Leave every image out, and return the rest of the data word for word.
++++++++
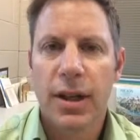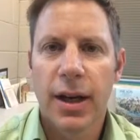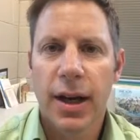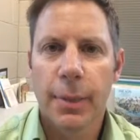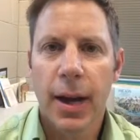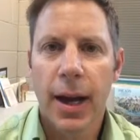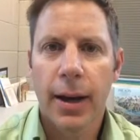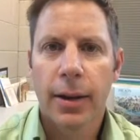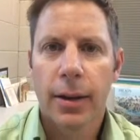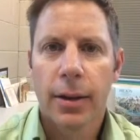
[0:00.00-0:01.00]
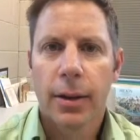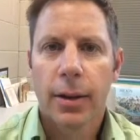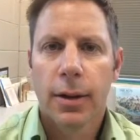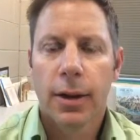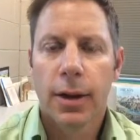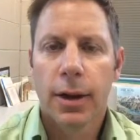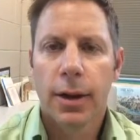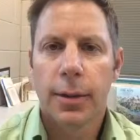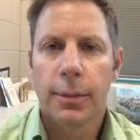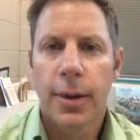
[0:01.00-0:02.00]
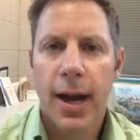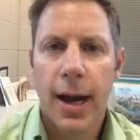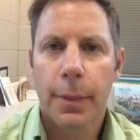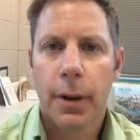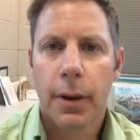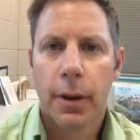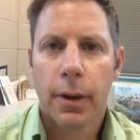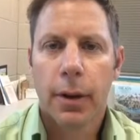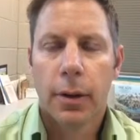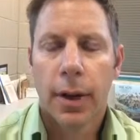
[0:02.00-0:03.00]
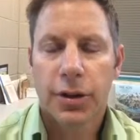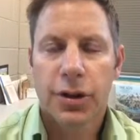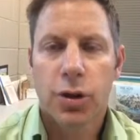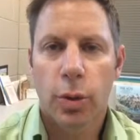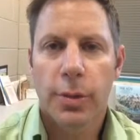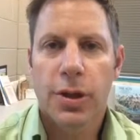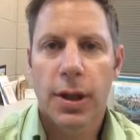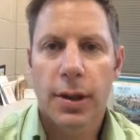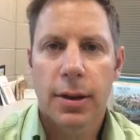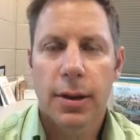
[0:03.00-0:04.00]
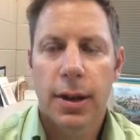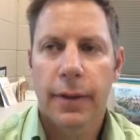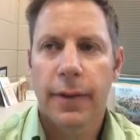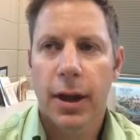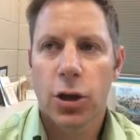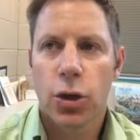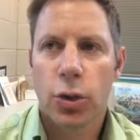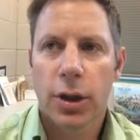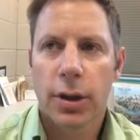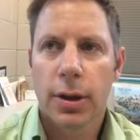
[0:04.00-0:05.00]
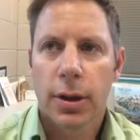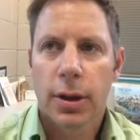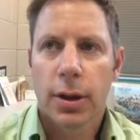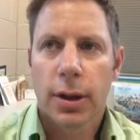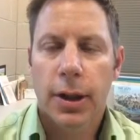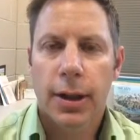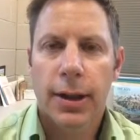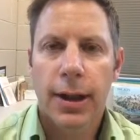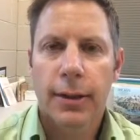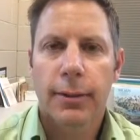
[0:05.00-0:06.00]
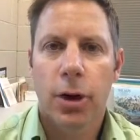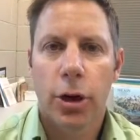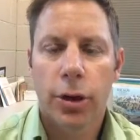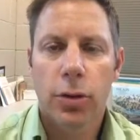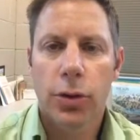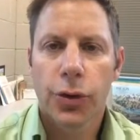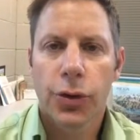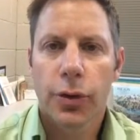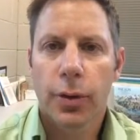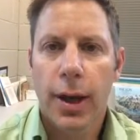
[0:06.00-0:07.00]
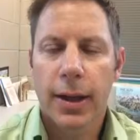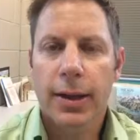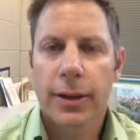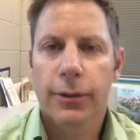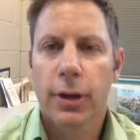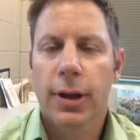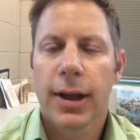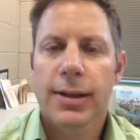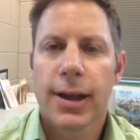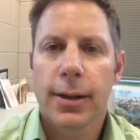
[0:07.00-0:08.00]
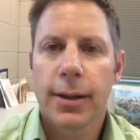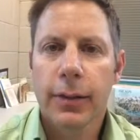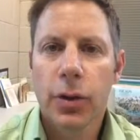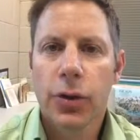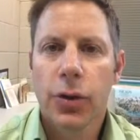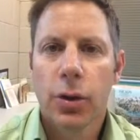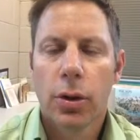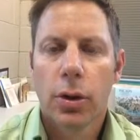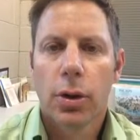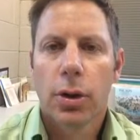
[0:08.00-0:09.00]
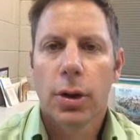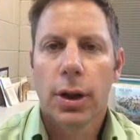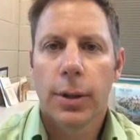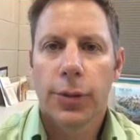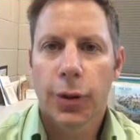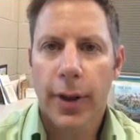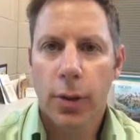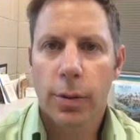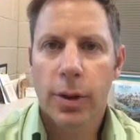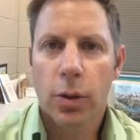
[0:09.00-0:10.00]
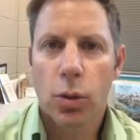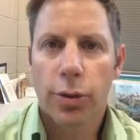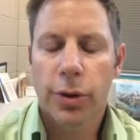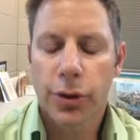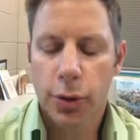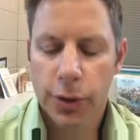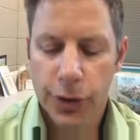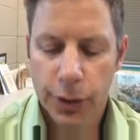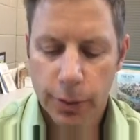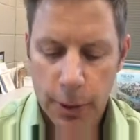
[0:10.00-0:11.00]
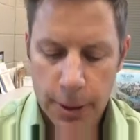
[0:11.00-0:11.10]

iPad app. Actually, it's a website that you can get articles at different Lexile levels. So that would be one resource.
++++++++
- Expected answer
[0:00.00-0:01.00]
[0:01.00-0:02.00]
[0:02.00-0:03.00]
[0:03.00-0:04.00]
[0:04.00-0:05.00]
[0:05.00-0:06.00]
[0:06.00-0:07.00]
[0:07.00-0:08.00]
[0:08.00-0:09.00]
[0:09.00-0:10.00]
[0:10.00-0:11.00]
[0:11.00-0:11.10]

iPad app. Actually, it's a website that you can get articles at different Lexile levels. So that would be one resource.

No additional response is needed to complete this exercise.